[Material for this task Boundary: Start]
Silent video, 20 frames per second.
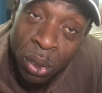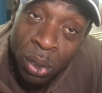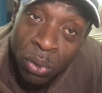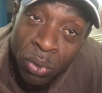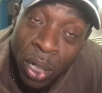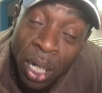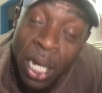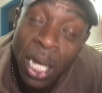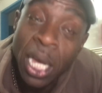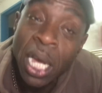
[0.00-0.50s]

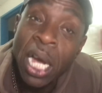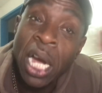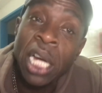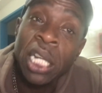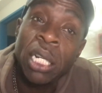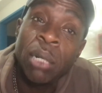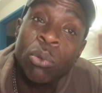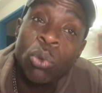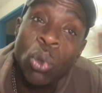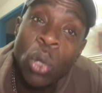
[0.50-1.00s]
Right, and
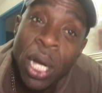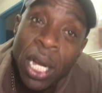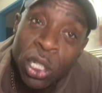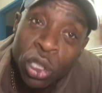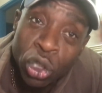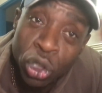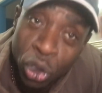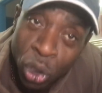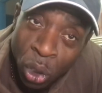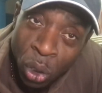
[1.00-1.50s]
I'm quite
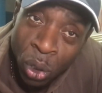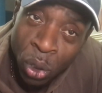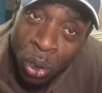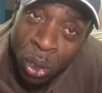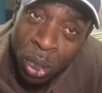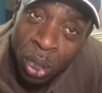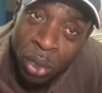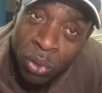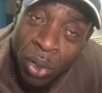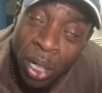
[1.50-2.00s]
sure,
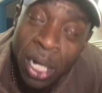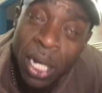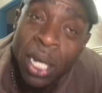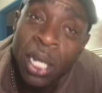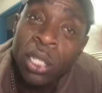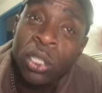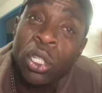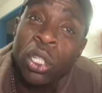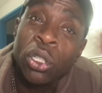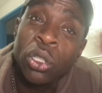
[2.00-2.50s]
right,
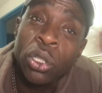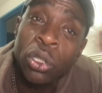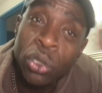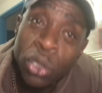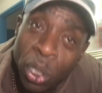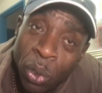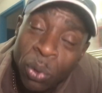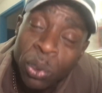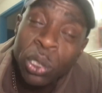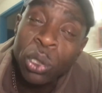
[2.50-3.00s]
that you
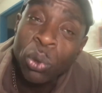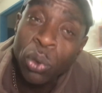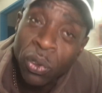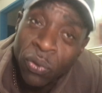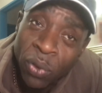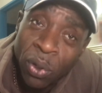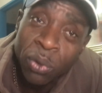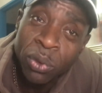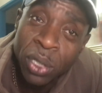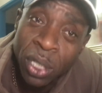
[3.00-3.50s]
know what you was
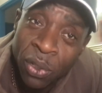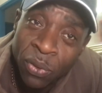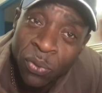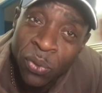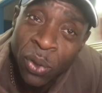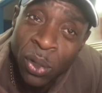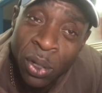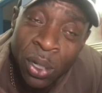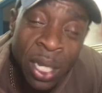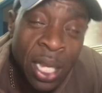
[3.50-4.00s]
voting
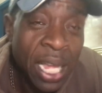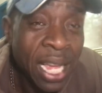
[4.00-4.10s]
for.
[Material for this task Boundary: End]
→ Work required:
Give the records a second time exactly, keeping the images out.

→ Exercise result:
Silent video, 20 frames per second.
[0.00-0.50s]

[0.50-1.00s]
Right, and
[1.00-1.50s]
I'm quite
[1.50-2.00s]
sure,
[2.00-2.50s]
right,
[2.50-3.00s]
that you
[3.00-3.50s]
know what you was
[3.50-4.00s]
voting
[4.00-4.10s]
for.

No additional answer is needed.